→ Aim of the task:
From the first line of the material below to the line containing "(135.70 s to 136.70 s)", repeat every line exactly and add nothing.

→ Provided data:
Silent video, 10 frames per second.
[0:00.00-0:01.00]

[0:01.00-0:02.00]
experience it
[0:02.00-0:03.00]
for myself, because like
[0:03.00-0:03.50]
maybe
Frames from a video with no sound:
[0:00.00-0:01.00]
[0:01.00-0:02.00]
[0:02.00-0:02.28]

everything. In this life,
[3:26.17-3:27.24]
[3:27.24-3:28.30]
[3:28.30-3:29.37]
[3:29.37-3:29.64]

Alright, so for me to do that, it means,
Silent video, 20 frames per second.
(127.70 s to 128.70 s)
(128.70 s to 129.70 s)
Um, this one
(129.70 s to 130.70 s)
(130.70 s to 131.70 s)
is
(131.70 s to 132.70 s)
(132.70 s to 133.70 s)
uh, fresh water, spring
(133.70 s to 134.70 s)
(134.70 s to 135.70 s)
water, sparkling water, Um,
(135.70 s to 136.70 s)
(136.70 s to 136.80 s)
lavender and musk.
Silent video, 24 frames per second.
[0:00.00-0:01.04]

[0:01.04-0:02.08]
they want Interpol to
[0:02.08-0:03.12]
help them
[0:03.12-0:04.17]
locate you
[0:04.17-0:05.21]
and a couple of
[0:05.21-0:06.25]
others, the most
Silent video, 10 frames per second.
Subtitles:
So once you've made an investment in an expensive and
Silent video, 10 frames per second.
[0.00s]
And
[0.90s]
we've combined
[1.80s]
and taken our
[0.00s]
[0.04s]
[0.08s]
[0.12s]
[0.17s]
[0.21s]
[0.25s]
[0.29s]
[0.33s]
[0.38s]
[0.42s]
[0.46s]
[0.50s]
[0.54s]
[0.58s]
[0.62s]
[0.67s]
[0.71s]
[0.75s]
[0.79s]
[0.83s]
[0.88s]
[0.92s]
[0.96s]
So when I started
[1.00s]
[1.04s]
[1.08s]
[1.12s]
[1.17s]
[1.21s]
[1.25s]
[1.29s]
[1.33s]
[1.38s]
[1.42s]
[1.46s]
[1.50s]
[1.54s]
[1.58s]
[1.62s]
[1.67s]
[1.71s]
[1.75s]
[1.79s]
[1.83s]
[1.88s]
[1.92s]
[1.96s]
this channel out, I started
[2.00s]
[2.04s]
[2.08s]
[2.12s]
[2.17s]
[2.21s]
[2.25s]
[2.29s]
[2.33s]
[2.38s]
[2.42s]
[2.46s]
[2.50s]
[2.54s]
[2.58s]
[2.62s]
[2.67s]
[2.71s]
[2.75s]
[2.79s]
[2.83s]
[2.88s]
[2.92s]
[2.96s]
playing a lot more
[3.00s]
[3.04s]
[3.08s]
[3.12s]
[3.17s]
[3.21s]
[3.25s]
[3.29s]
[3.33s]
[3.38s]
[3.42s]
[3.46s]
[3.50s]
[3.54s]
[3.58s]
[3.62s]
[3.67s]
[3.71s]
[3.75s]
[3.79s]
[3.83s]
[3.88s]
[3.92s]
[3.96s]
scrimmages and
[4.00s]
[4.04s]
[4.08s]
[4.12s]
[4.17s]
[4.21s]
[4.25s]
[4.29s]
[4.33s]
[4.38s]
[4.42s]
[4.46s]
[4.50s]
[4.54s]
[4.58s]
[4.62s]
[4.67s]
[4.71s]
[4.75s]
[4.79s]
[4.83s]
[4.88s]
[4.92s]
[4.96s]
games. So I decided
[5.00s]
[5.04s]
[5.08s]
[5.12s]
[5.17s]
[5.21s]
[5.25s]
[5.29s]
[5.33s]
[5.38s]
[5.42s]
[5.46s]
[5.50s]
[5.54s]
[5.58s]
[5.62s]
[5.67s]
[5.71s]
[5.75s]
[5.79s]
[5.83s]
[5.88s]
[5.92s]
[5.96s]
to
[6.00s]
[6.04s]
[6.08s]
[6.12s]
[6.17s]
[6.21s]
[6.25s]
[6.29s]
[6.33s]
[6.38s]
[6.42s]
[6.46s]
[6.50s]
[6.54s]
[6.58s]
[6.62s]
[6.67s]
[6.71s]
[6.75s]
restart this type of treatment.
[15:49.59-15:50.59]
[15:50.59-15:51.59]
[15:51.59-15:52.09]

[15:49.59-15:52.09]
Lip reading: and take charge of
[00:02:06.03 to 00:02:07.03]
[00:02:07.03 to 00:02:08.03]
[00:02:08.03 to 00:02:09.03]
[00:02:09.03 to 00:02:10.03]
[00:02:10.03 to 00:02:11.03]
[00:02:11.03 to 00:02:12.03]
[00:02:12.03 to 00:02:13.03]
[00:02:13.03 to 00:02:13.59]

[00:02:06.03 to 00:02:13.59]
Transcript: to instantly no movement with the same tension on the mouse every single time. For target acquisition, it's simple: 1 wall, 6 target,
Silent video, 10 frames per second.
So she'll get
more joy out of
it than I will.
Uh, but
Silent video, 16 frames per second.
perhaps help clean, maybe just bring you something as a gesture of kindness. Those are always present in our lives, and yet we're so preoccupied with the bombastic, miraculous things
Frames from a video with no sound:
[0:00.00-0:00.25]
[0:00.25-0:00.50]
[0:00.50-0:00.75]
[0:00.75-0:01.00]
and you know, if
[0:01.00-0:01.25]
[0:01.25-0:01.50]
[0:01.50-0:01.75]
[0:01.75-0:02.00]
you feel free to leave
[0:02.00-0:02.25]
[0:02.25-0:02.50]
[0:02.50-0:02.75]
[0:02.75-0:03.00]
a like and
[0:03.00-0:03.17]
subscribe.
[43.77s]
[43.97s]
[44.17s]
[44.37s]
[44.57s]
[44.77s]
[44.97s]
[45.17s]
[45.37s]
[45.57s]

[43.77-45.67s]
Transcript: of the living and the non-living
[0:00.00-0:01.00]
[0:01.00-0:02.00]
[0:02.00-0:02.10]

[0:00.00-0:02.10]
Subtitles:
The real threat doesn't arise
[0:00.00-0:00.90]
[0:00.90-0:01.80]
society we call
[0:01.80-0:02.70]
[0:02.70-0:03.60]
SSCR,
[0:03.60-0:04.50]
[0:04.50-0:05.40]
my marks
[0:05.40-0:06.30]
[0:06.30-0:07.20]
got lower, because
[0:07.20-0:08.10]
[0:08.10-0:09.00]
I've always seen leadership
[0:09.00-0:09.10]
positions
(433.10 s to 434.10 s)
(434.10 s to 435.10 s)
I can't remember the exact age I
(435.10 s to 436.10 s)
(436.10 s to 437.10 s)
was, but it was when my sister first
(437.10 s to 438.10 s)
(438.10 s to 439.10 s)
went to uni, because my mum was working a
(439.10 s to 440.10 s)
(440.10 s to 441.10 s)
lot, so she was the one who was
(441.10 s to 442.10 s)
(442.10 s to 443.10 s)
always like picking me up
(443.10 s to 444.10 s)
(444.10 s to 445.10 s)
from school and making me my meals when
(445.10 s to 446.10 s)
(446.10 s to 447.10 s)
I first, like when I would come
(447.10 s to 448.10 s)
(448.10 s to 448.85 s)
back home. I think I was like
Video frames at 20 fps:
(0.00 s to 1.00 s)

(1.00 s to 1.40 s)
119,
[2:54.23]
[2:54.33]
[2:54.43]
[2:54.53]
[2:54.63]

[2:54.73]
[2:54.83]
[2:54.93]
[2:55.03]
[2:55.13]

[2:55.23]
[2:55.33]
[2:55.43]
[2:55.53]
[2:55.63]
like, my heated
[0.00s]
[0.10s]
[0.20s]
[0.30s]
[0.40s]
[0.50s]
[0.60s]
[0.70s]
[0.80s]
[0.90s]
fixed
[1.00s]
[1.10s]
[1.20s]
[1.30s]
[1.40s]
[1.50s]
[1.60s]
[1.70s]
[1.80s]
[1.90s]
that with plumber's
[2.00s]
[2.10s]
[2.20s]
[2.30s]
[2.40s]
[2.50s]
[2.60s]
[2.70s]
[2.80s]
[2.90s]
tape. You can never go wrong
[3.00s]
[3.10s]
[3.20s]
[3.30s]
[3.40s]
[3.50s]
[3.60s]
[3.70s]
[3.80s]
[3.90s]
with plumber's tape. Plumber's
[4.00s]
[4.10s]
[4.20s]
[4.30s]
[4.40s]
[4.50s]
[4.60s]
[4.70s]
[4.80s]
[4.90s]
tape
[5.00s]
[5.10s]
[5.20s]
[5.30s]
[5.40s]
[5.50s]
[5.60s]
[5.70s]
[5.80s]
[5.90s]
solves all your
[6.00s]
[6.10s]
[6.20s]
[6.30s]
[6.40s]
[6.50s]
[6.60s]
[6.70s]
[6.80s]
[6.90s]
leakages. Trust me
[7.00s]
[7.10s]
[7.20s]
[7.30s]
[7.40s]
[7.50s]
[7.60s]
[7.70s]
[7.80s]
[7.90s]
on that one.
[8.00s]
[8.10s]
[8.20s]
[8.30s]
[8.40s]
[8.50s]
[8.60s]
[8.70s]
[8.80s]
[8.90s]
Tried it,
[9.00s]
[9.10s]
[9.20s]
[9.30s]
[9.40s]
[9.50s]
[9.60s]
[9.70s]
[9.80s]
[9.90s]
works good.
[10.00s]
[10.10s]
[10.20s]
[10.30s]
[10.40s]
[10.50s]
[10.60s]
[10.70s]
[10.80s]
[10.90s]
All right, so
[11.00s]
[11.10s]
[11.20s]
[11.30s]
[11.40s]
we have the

→ Task answer:
Silent video, 10 frames per second.
[0:00.00-0:01.00]

[0:01.00-0:02.00]
experience it
[0:02.00-0:03.00]
for myself, because like
[0:03.00-0:03.50]
maybe
Frames from a video with no sound:
[0:00.00-0:01.00]
[0:01.00-0:02.00]
[0:02.00-0:02.28]

everything. In this life,
[3:26.17-3:27.24]
[3:27.24-3:28.30]
[3:28.30-3:29.37]
[3:29.37-3:29.64]

Alright, so for me to do that, it means,
Silent video, 20 frames per second.
(127.70 s to 128.70 s)
(128.70 s to 129.70 s)
Um, this one
(129.70 s to 130.70 s)
(130.70 s to 131.70 s)
is
(131.70 s to 132.70 s)
(132.70 s to 133.70 s)
uh, fresh water, spring
(133.70 s to 134.70 s)
(134.70 s to 135.70 s)
water, sparkling water, Um,
(135.70 s to 136.70 s)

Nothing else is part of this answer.